Skip every picture. Print each line from the one containing "[00:00:02.70]" through the end of the records below, word for word.

........

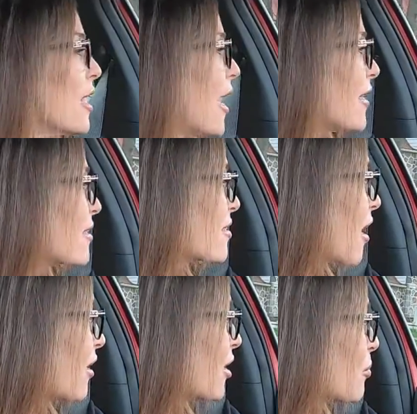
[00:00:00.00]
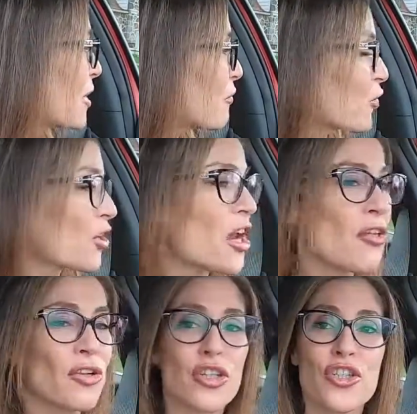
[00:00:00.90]
And it's not gonna be for
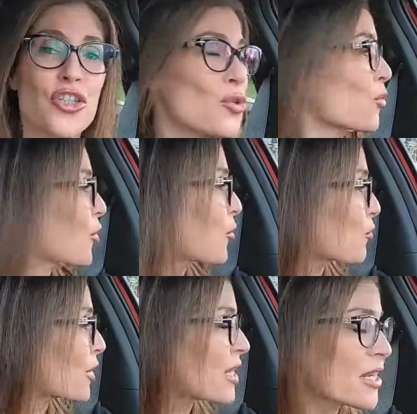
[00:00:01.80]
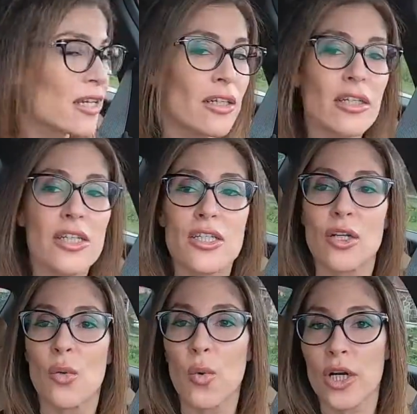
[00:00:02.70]
another 2 or 3 years
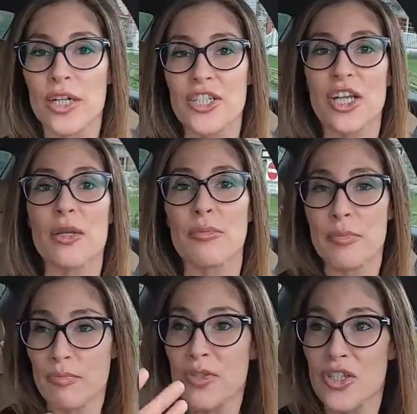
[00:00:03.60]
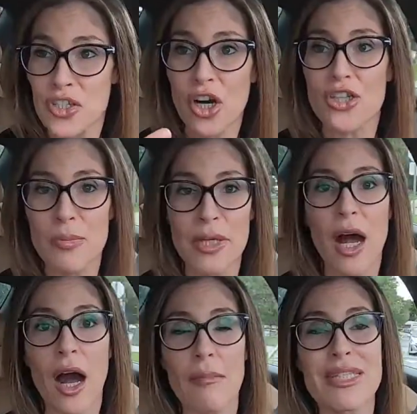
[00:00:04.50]
where it's gonna start to
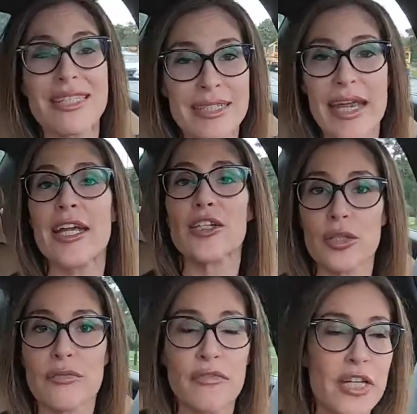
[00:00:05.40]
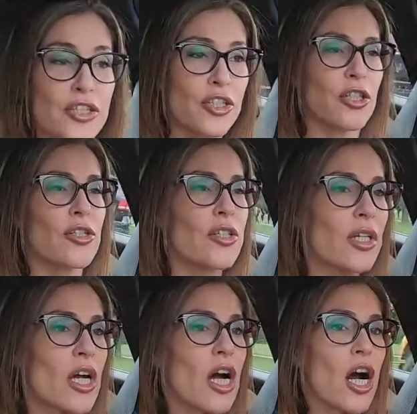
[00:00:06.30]
become standard features
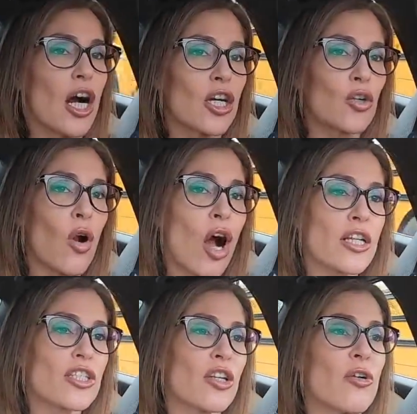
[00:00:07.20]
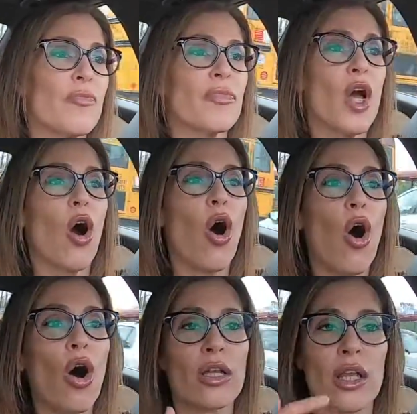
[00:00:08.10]
across
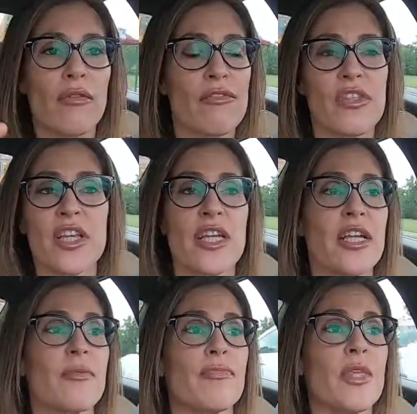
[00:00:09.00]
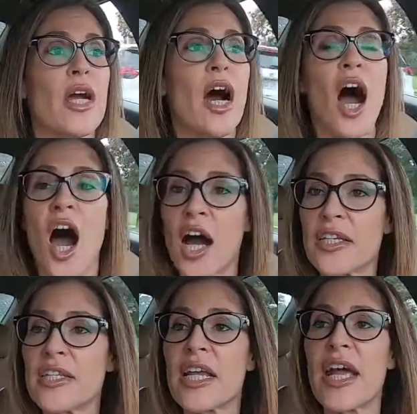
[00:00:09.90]
all of the
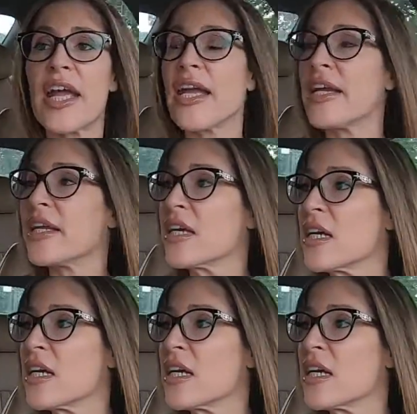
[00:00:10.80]
Hyundai,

........

* [EXERCISE ANSWER]:
[00:00:02.70]
another 2 or 3 years
[00:00:03.60]
[00:00:04.50]
where it's gonna start to
[00:00:05.40]
[00:00:06.30]
become standard features
[00:00:07.20]
[00:00:08.10]
across
[00:00:09.00]
[00:00:09.90]
all of the
[00:00:10.80]
Hyundai,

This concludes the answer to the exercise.